── Source material
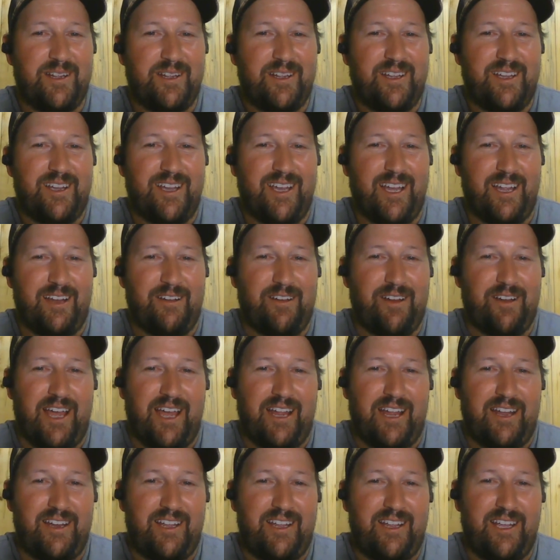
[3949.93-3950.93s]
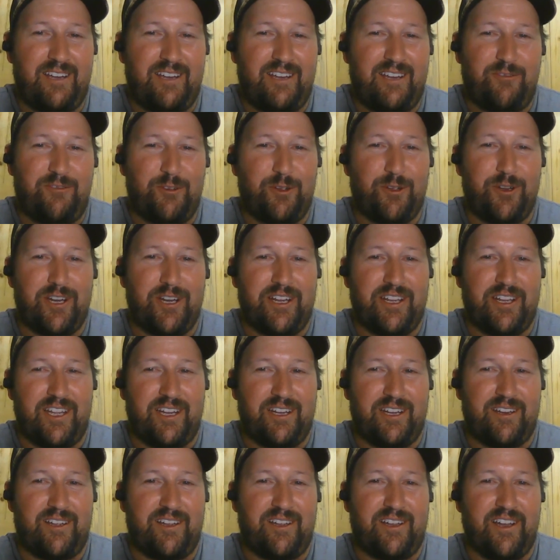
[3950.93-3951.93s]
and eat food, and
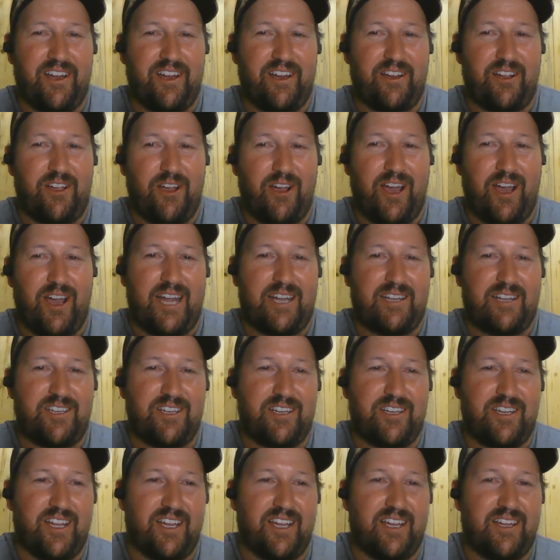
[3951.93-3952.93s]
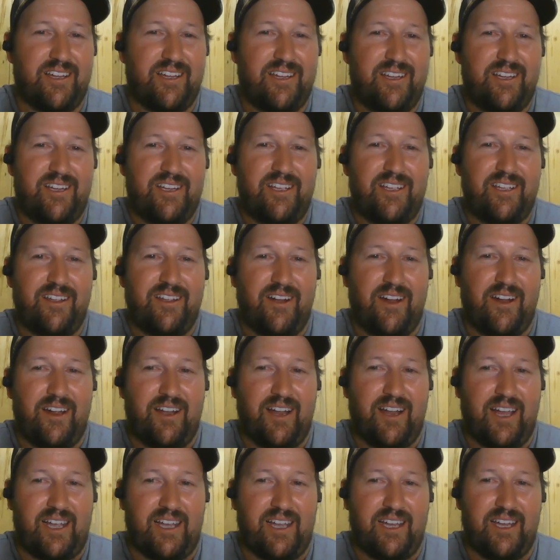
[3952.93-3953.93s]
then go hunt in a
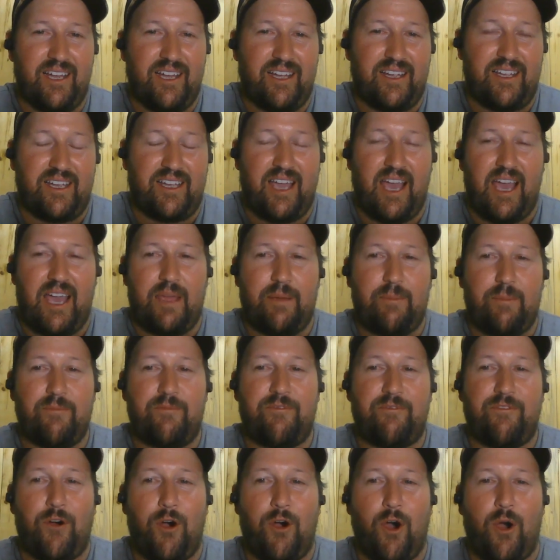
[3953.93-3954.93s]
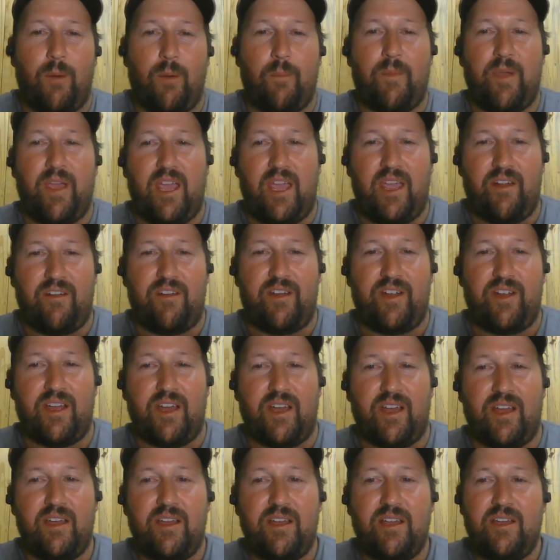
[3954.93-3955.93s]
like a game farm
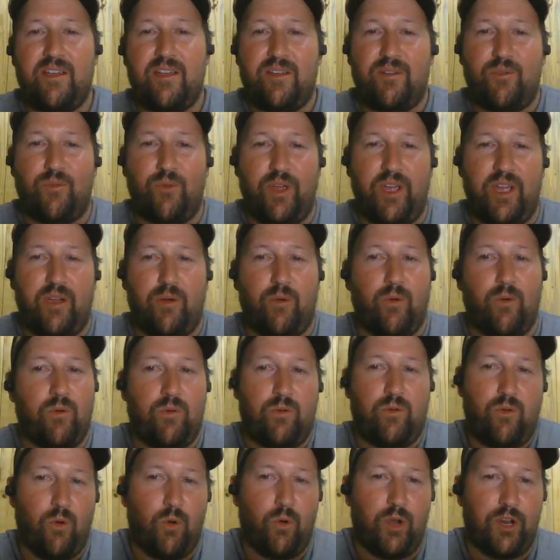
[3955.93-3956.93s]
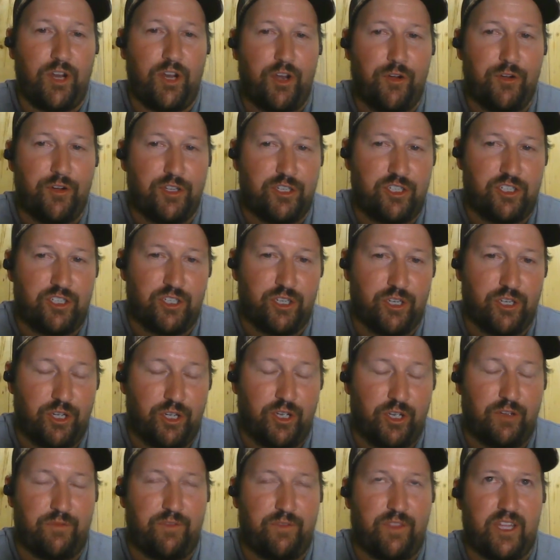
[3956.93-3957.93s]
area, or call it a
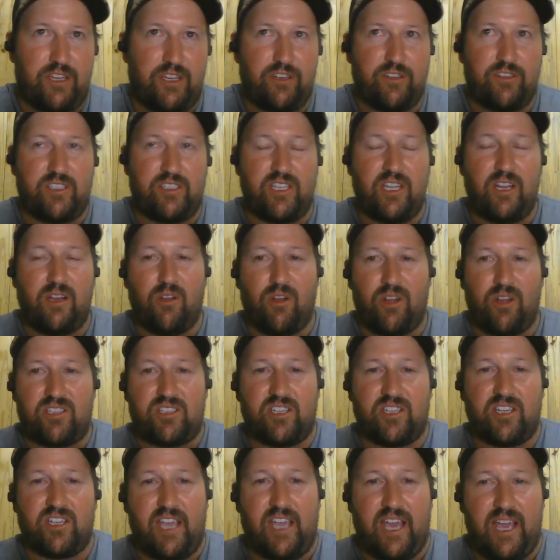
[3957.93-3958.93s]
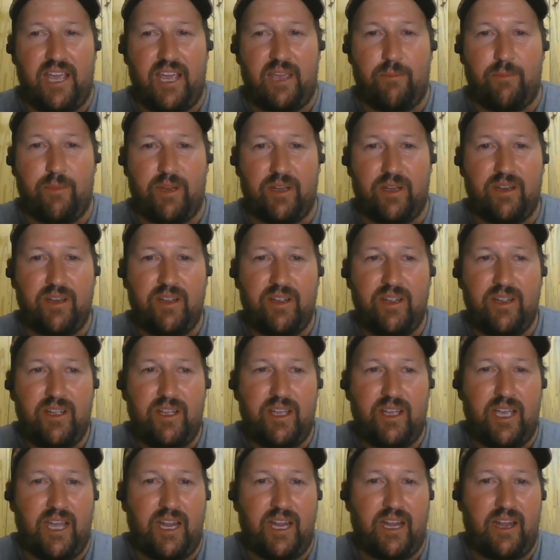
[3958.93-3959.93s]
reserve, that you see lots of game
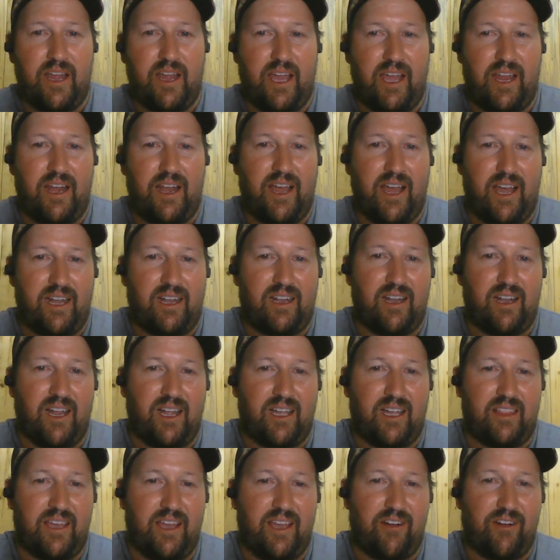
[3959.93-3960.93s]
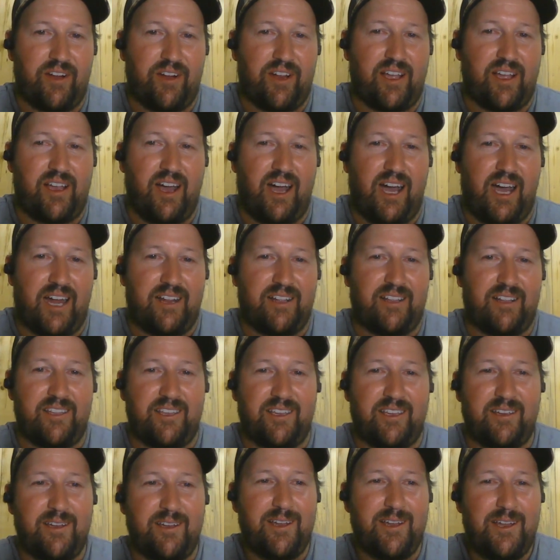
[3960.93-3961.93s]
and hunt like that on a guided
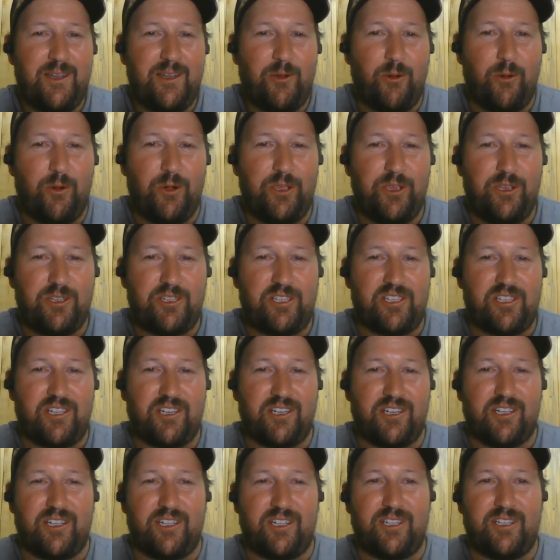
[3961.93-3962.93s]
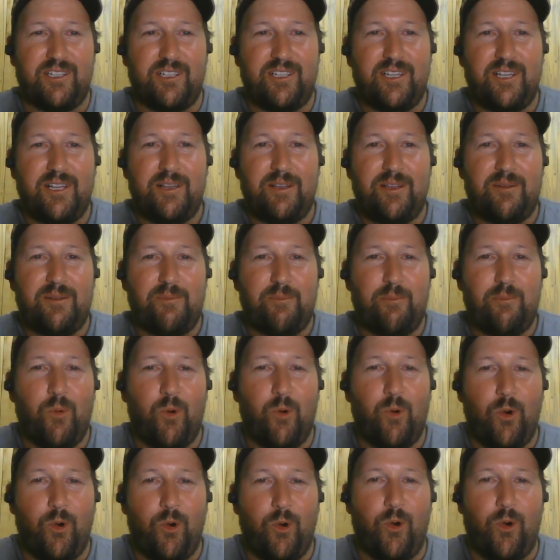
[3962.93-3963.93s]
thing? Or are you still
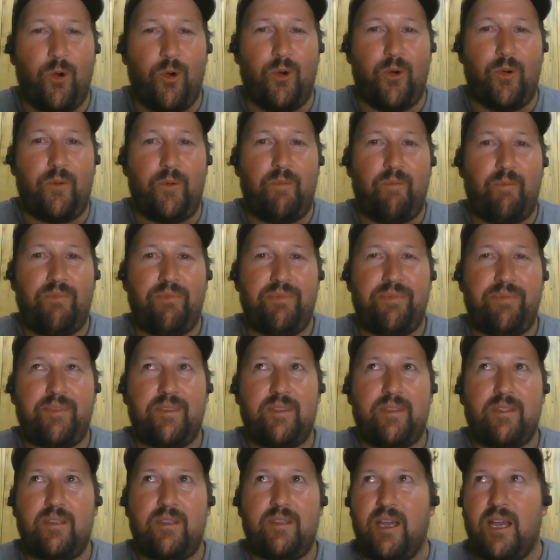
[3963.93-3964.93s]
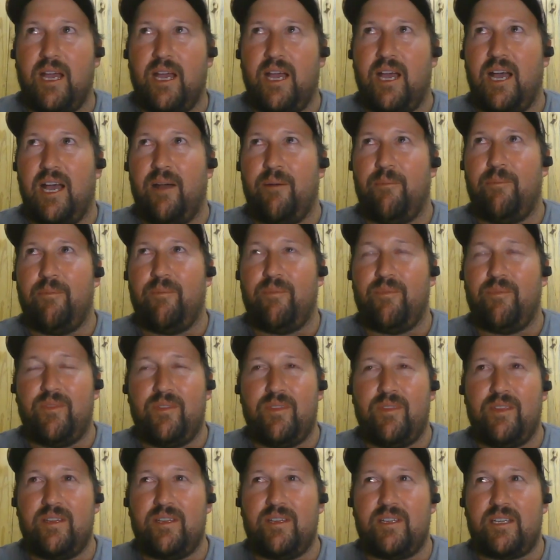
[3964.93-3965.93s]
more
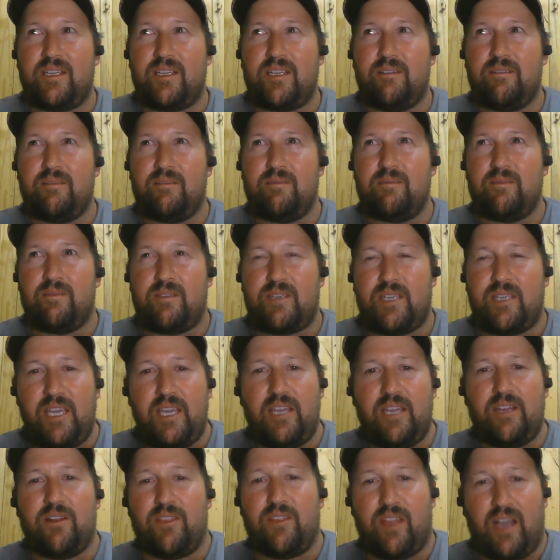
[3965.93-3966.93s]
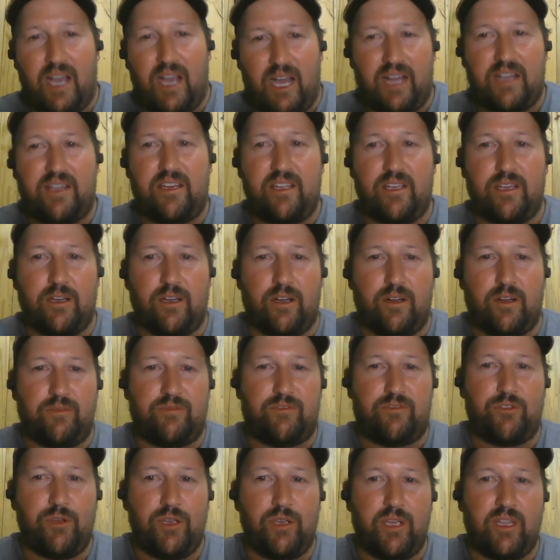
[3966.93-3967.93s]
keen on the idea of
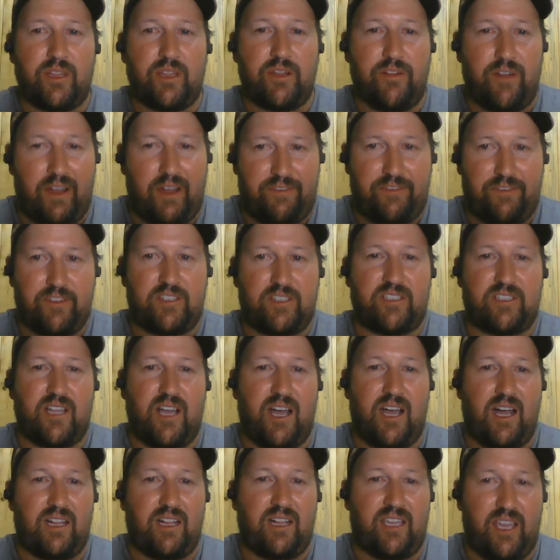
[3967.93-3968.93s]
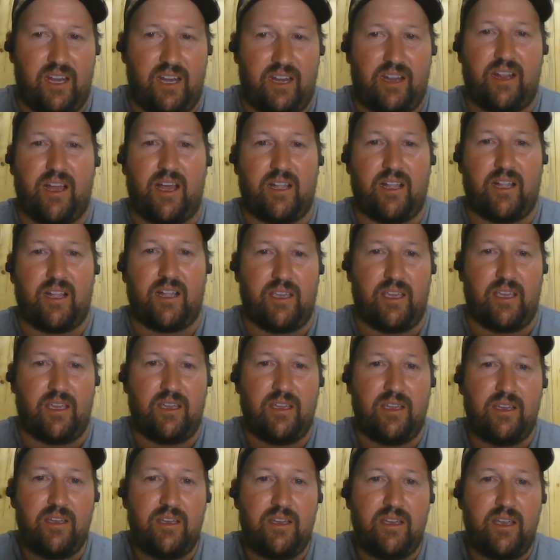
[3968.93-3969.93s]
doing the rough it style, get it out there
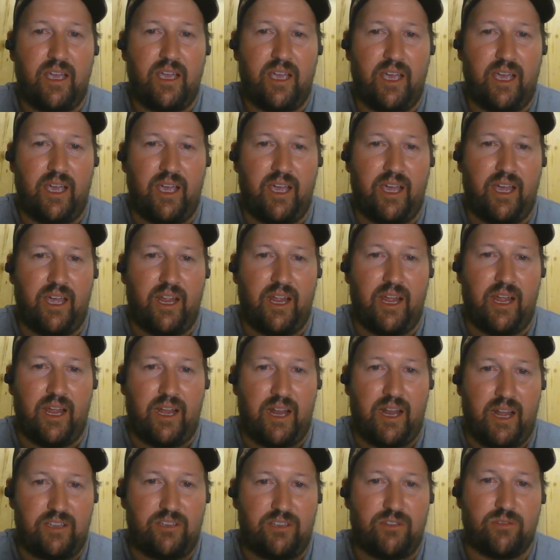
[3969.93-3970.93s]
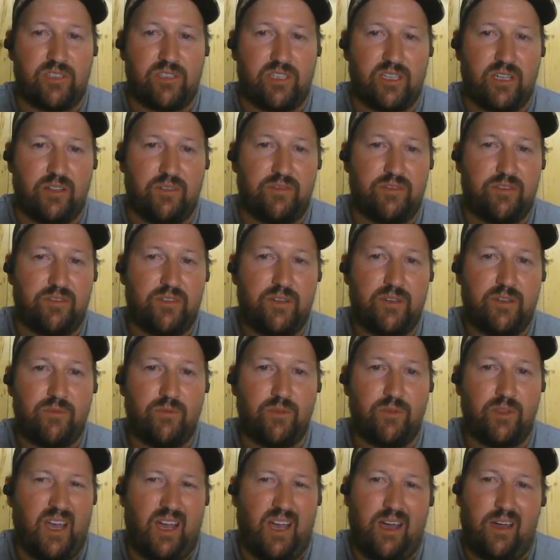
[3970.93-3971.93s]
and hunt yourself
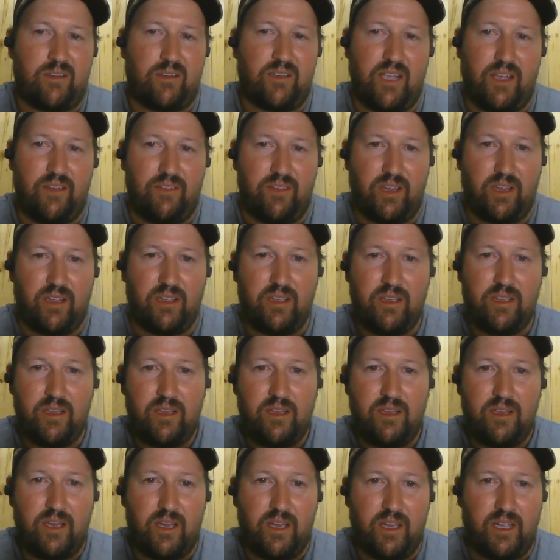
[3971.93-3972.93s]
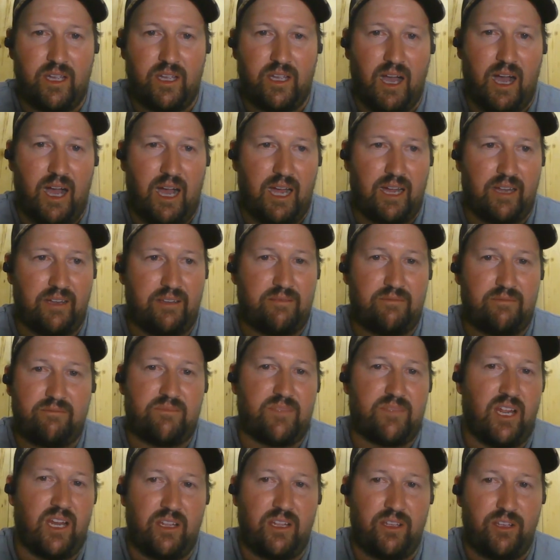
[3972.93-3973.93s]
without having a guide
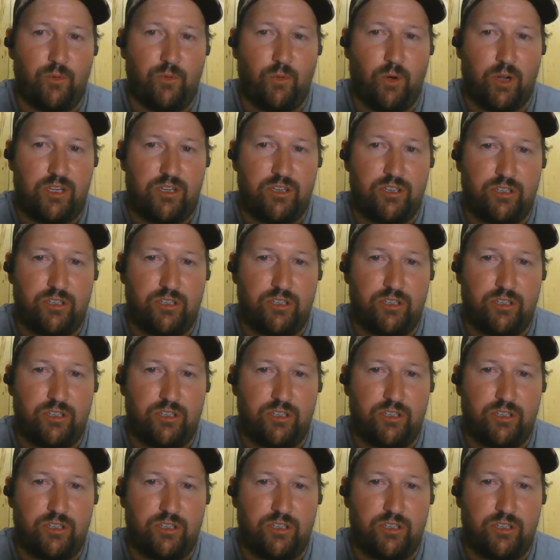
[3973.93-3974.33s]
telling you what to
────
## Exercise description
Each entry must be retyped word for word, with every image omitted.

## Finished exercise
[3949.93-3950.93s]
[3950.93-3951.93s]
and eat food, and
[3951.93-3952.93s]
[3952.93-3953.93s]
then go hunt in a
[3953.93-3954.93s]
[3954.93-3955.93s]
like a game farm
[3955.93-3956.93s]
[3956.93-3957.93s]
area, or call it a
[3957.93-3958.93s]
[3958.93-3959.93s]
reserve, that you see lots of game
[3959.93-3960.93s]
[3960.93-3961.93s]
and hunt like that on a guided
[3961.93-3962.93s]
[3962.93-3963.93s]
thing? Or are you still
[3963.93-3964.93s]
[3964.93-3965.93s]
more
[3965.93-3966.93s]
[3966.93-3967.93s]
keen on the idea of
[3967.93-3968.93s]
[3968.93-3969.93s]
doing the rough it style, get it out there
[3969.93-3970.93s]
[3970.93-3971.93s]
and hunt yourself
[3971.93-3972.93s]
[3972.93-3973.93s]
without having a guide
[3973.93-3974.33s]
telling you what to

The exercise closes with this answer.